Arts & Humanities Campus News

Book shares lessons on distraction from medieval monks

The digital era is beset by distraction. At times like these, the distant past beckons as a golden age of attention. People dream of recapturing the quiet of a world with less noise and imagine retreating into solitude and singlemindedness, almost like latter-day monks.

But although people think of early monks as master concentrators, a life of mindfulness did not, in fact, come to them easily. As Jamie Kreiner, professor in the Franklin College of Arts and Sciences’ history department, demonstrates in “The Wandering Mind,” their attempts to stretch the mind out to God―to continuously contemplate the divine order and its ethical requirements―were all-consuming, and their battles against distraction were never-ending.

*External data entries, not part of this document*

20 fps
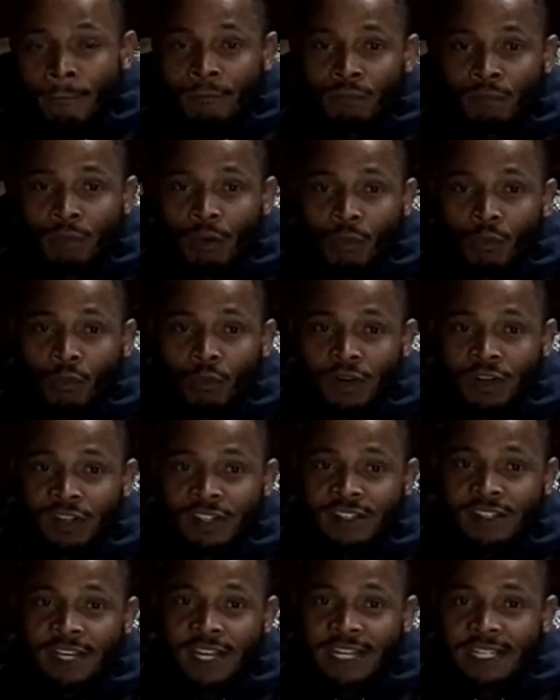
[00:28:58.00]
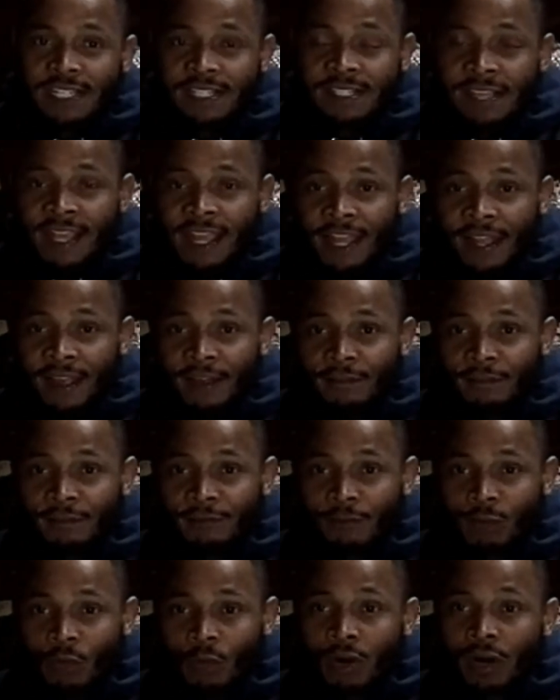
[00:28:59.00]
But what does that say
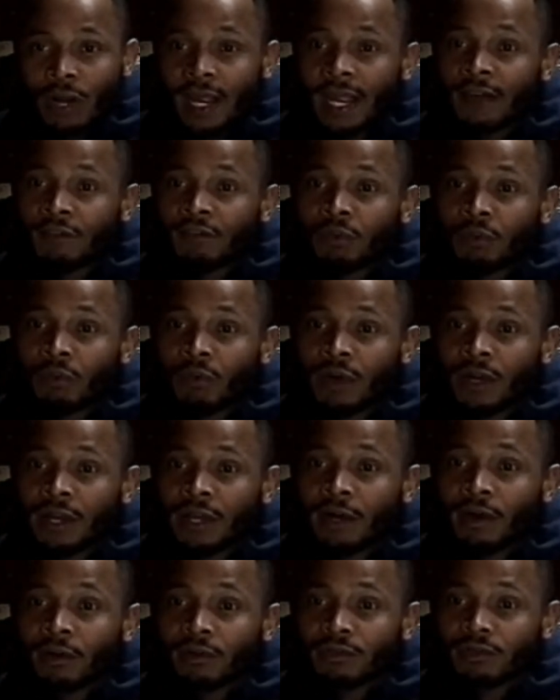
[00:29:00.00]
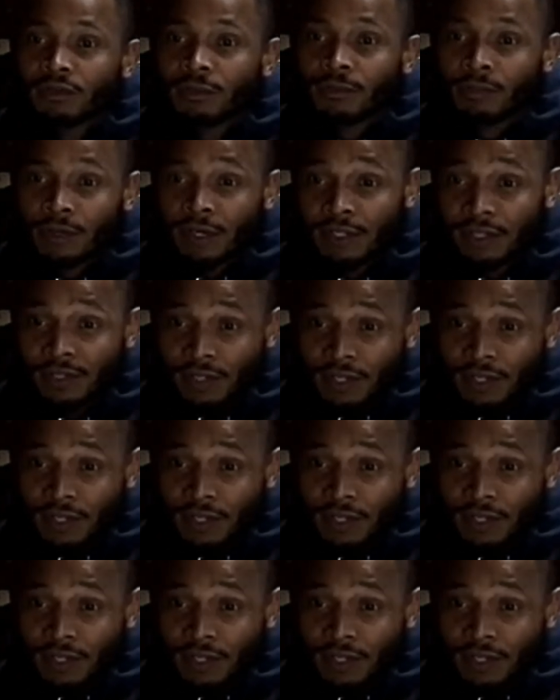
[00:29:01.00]
for everyone else? Because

Delving into the experiences of early Christian monks living in the Middle East, around the Mediterranean, and throughout Europe from 300 to 900 CE, Kreiner shows that these men and women were obsessed with distraction in ways that seem remarkably modern. At the same time, she suggests that obsession is remarkably medieval. Ancient Greek and Roman intellectuals had sometimes complained about distraction, but it was early Christian monks who waged an all-out war against it. The stakes could not have been higher: they saw distraction as a matter of life and death.

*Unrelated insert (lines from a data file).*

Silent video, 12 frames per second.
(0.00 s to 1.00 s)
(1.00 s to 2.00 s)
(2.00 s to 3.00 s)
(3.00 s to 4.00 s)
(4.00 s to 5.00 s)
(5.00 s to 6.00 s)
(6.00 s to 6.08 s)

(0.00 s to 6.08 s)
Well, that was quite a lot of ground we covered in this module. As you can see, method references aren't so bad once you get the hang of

Even though the world today is vastly different from the world of the early Middle Ages, people can still learn something about our their distractedness by looking closely at monks’ strenuous efforts to concentrate. Drawing on a trove of sources that the monks left behind, Kreiner reconstructs the techniques they devised in their lifelong quest to master their minds. “The Wandering Mind” is a revelatory account of how Christian monks identified distraction as a fundamental challenge―and how their efforts to defeat it can inform today’s, more than a millennium later.